TASK OBJECTIVE. Repeat verbatim each line from the line with "Video frames at 10" to the end of the entries. Pictures do not belong in the copy.

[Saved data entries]
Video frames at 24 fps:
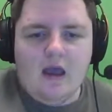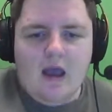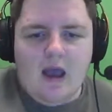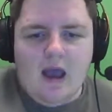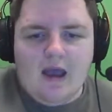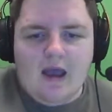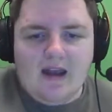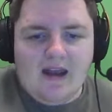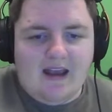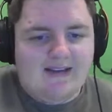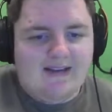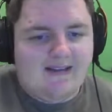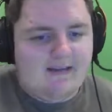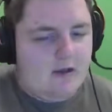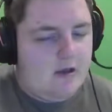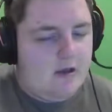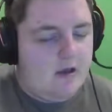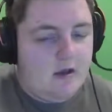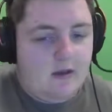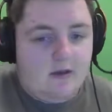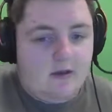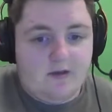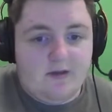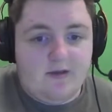And it's
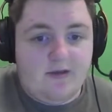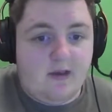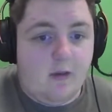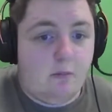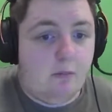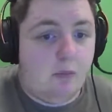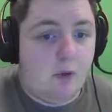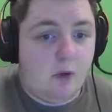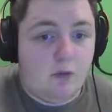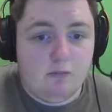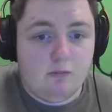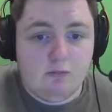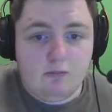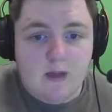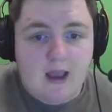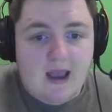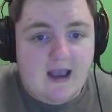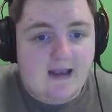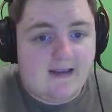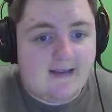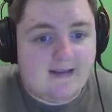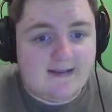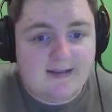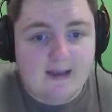simple.
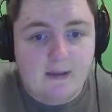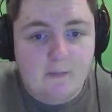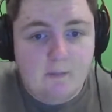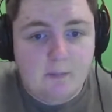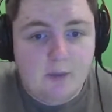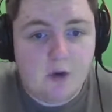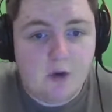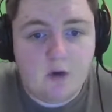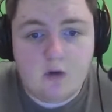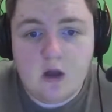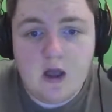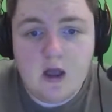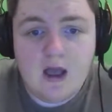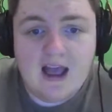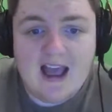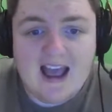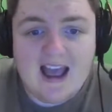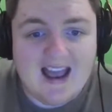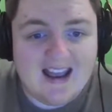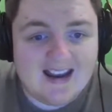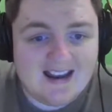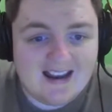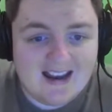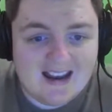It's simple
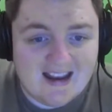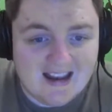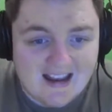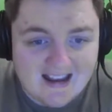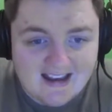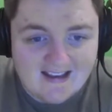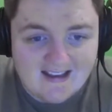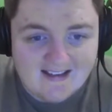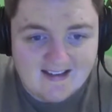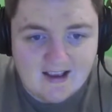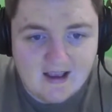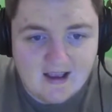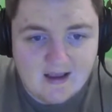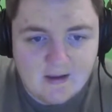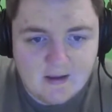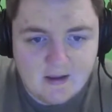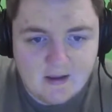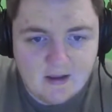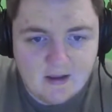and easy.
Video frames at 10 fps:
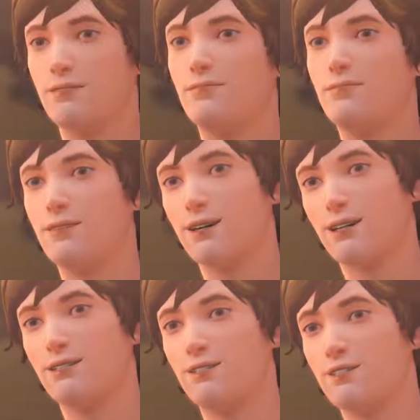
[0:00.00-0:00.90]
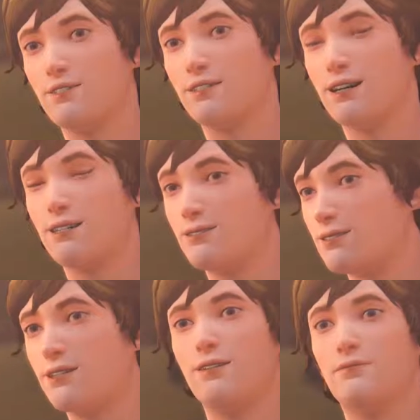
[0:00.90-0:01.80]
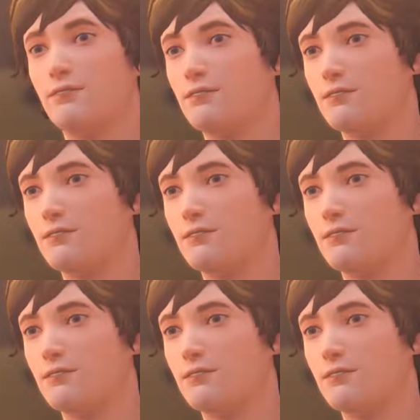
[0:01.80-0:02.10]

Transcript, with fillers: you watch Cannibal Holocaust.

EXERCISE OUTPUT.
Video frames at 10 fps:
[0:00.00-0:00.90]
[0:00.90-0:01.80]
[0:01.80-0:02.10]

Transcript, with fillers: you watch Cannibal Holocaust.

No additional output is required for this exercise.